En el Oriente de Asturias,
los sublevados concentraron 33.000 hombres de las Brigadas Navarras, que unos
días antes habían tomado Santander en un “paseo militar”. Aplastaron la línea
defensiva del Deva, tomaron Llanes y en los terrenos de lo que ahora es un
campo de golf se apresuraron a improvisar un aeródromo para los aviones
alemanes de la Legión Cóndor. Los mandos republicanos del Ejército del Norte,
temerosos de un desastre, no dudaron en fusilar a varios jefes acusados de
cobardía y replegaron sus tropas hacia la sierra. Con menos efectivos, escasa
artillería y apenas apoyo aéreo, la orden a los oficiales republicanos fue
tomar posiciones, combatir “peña por peña” y convertir las montañas en un
infierno para las tropas bajo el mando del general José Solchaga.
Así
comenzó una batalla en la que pronto el alto mando franquista se dio cuenta de
que para vencer en Asturias tendría que aplastar una resistencia feroz. Cada
mañana, sus cañones machacaban las posiciones republicanas. Sus soldados
arrastraban las piezas de artillería por barrancas impracticables para los
mulos. La aviación alemana atacaba sin más descanso que el que imponían las
condiciones meteorológicas las posiciones republicanas. La Legión Cóndor
recurrió al “bombardeo en alfombra”, concentrando los ataques de sus
escuadrillas en puntos determinados para tratar de arrasar los focos de resistencia. Como los aviones
desplegados en Llanes todavía no podían emplear las nuevas bombas incendiarias,
los mecánicos del ejército nazi idearon lo que su jefe de unidad, Adolf
Galland, denominó “una bomba Napalm rudimentaria”. Montaron sobre recipientes
llenos de gasolina una bomba incendiaria y otra de fragmentación. Contra los
riscos, su eficacia era limitada, pero lo que también definieron los alemanes
como “los primeros lanzallamas desde el aire” llevaron a las filas republicanas
una aterradora lluvia de fuego.
Día tras día, el ejército de
Franco martilleaba sin descanso con esta combinación de fuego artillero y
aéreo. Luego, lanzaba a sus tropas al asalto. Pero desde las castigadas líneas
de defensa, las ametralladoras volvían a tabletear y las descargas de fusilería
convertían cada ataque en una carnicería
en la que ambos bandos sacrificaban a sus mejores unidades. Unos y otros
recurrieron a empujar a sus soldados a punta de pistola al combate. El Gobierno
republicano llegó a asegurar que sus tropas habían causado un millar de bajas
al enemigo en una sola jornada. A diario, los camiones del Ejército de Franco
entraban en Llanes cargados de cadáveres.
El
Consejo Soberano de Asturias y León, que había asumido el Gobierno de una
Asturias aislada de la capital, envió al frente a sus mejores comandantes.
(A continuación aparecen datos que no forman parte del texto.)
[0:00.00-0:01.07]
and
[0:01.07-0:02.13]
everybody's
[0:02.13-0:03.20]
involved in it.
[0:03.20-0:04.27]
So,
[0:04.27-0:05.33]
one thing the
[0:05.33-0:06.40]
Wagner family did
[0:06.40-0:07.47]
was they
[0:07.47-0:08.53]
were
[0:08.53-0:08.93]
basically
Manolín Álvarez, el comunista Fernández Ladreda y el anarquista Higinio
Carrocera serán algunos de los hombres que la República homenajeará como
héroes. Resistirán lo indecible sin que el armamento que reclaman con angustia
acabe por llegar. Sin artillería, tuvieron que acompañar el fuego de sus
fusiles con bidones cargados de dinamita, a los que pusieron una mecha e
hicieron rodar por la montaña. Después recurrirían a bombas de mano y,
rebasadas ya sus posiciones, se defendieron en sus parapetos a la bayoneta.
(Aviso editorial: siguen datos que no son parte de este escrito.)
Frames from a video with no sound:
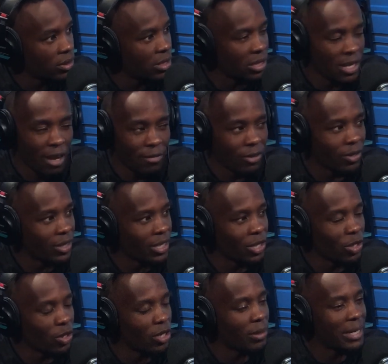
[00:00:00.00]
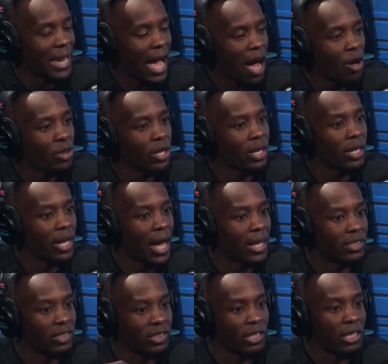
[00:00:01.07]
Never. You know, now that I
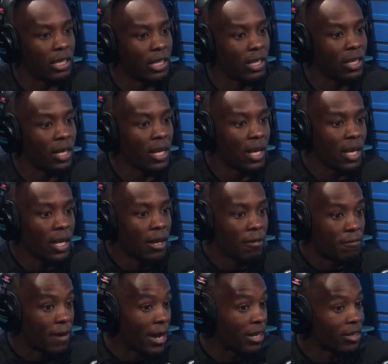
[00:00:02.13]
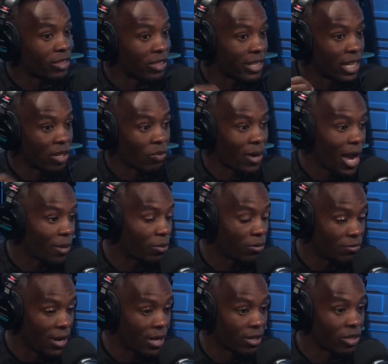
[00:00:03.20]
see fighters and interact with
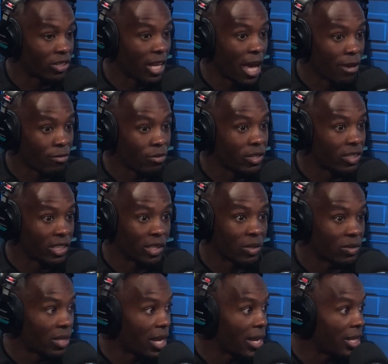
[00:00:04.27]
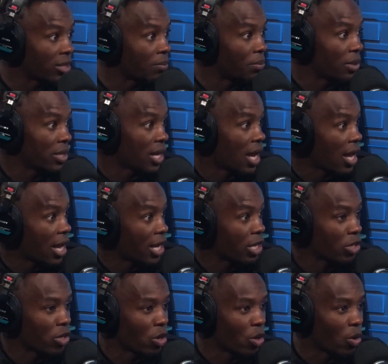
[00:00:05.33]
fighters every single day at the PI, you
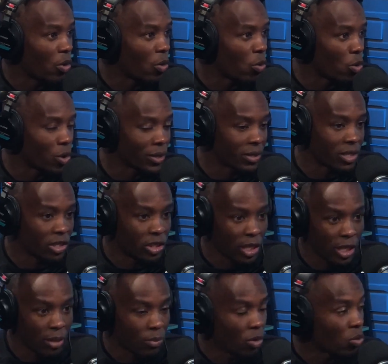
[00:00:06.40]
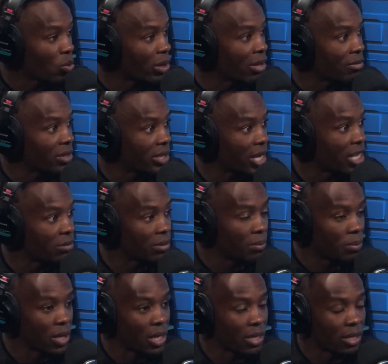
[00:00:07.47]
know, or at the gym or whatever the case may
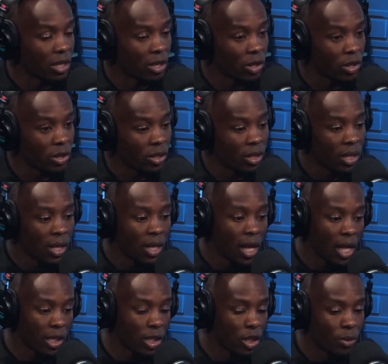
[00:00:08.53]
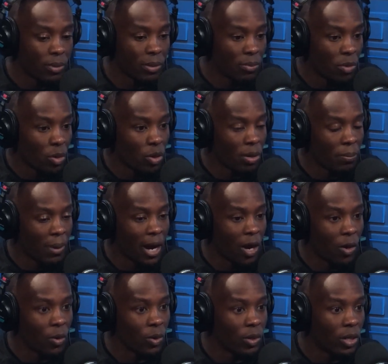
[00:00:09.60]
be, and learn a little bit more
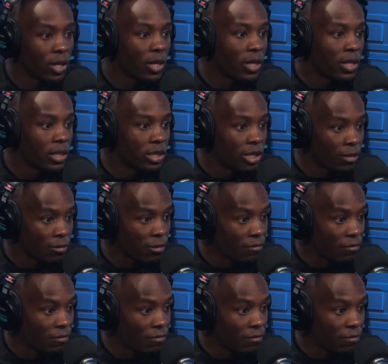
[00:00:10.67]
about different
Emplearon incluso tácticas casi suicidas. Sabedores de que los nacionales
marcaban sus posiciones avanzadas con paneles y banderas para evitar bombardeos
sobre sus propias filas, cuando los aviones atacaban ordenaban el avance hacia
el enemigo para evitar las bombas.
Las órdenes republicanas son
tajantes: “Al militar que abandone el puesto no hay que darle tiempo a explicar
por qué lo abandonó. Se le fusila antes, sin que explique nada. No se puede
perder el tiempo en excusas de cobardes”.
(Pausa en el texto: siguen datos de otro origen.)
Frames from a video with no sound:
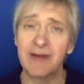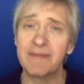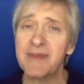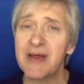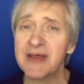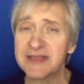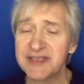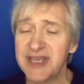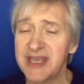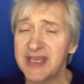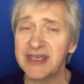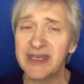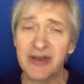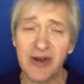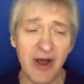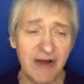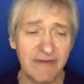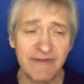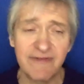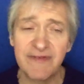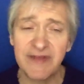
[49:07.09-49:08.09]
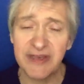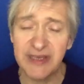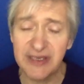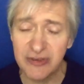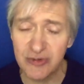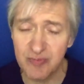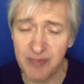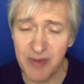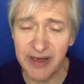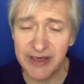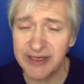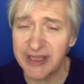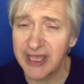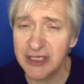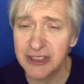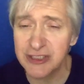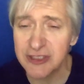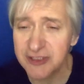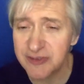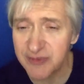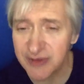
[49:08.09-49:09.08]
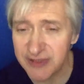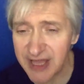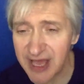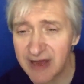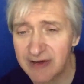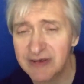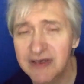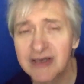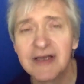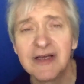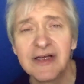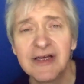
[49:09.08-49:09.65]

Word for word: not saying get off of any medications without,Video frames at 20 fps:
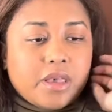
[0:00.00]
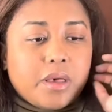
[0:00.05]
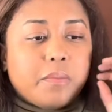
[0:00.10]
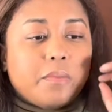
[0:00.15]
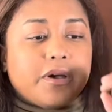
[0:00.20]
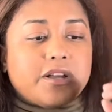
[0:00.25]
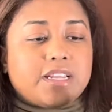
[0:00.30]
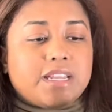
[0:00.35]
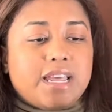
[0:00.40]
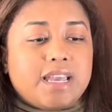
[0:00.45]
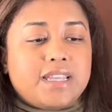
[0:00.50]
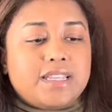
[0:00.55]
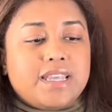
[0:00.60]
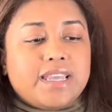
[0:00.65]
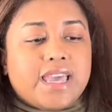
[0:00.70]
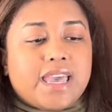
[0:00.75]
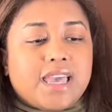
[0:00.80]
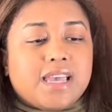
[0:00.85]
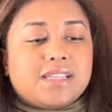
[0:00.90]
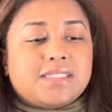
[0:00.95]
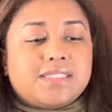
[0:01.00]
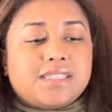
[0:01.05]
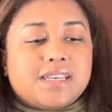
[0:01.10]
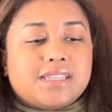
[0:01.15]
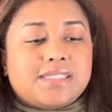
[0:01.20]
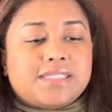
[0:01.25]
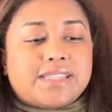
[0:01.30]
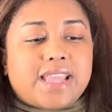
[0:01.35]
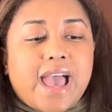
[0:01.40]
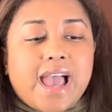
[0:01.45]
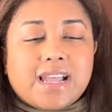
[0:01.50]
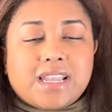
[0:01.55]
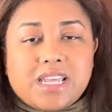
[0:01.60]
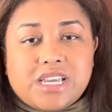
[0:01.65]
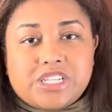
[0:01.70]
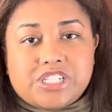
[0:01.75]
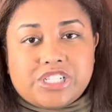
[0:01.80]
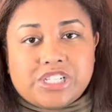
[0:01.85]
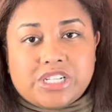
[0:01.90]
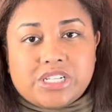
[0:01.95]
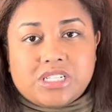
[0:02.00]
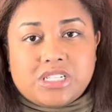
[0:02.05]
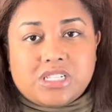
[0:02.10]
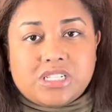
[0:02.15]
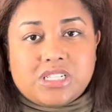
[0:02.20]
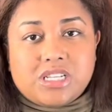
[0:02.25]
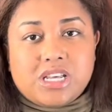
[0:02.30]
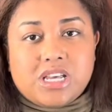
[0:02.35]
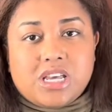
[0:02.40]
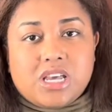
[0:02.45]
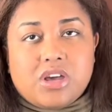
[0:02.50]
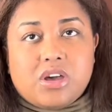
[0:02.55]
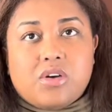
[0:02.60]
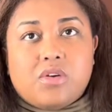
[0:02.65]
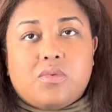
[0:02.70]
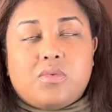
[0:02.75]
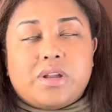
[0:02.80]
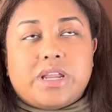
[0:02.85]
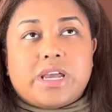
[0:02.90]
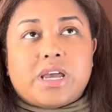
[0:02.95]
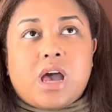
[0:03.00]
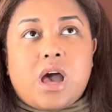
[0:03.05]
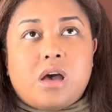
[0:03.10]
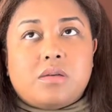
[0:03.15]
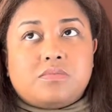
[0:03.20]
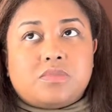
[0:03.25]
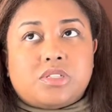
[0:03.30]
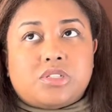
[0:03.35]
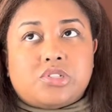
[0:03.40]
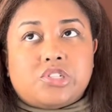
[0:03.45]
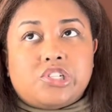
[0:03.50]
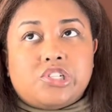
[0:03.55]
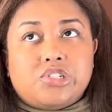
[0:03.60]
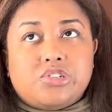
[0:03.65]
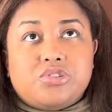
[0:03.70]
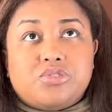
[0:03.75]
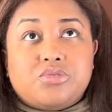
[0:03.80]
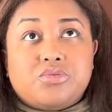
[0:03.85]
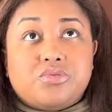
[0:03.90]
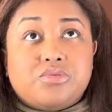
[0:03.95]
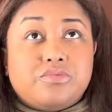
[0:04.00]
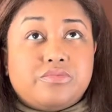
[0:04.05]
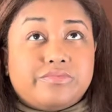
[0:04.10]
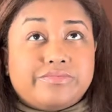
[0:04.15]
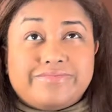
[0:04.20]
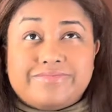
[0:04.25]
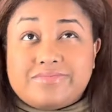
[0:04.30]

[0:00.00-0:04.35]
but it indicates a stagnation when it comes to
Pero todo resultó inútil. Las
brigadas republicanas fueron masacradas. El 14 de septiembre, las Brigadas
Navarras lanzaron todos sus efectivos al combate. Al día siguiente, el parte
nacional afirmaba escuetamente: “Se ha ocupado el pueblo del Mazucu, alturas al
Norte de dicho pueblo, alturas al Oeste de Peña Villa, así como Peña Labra”.
Hasta el día 22, unos heroicos infantes de Marina mantuvieron su bandera en lo
alto de Peña Blanca. “Ha sido una pesadilla”, reconocían sus enemigos tras
conquistar a sangre y fuego el último bastión de resistencia.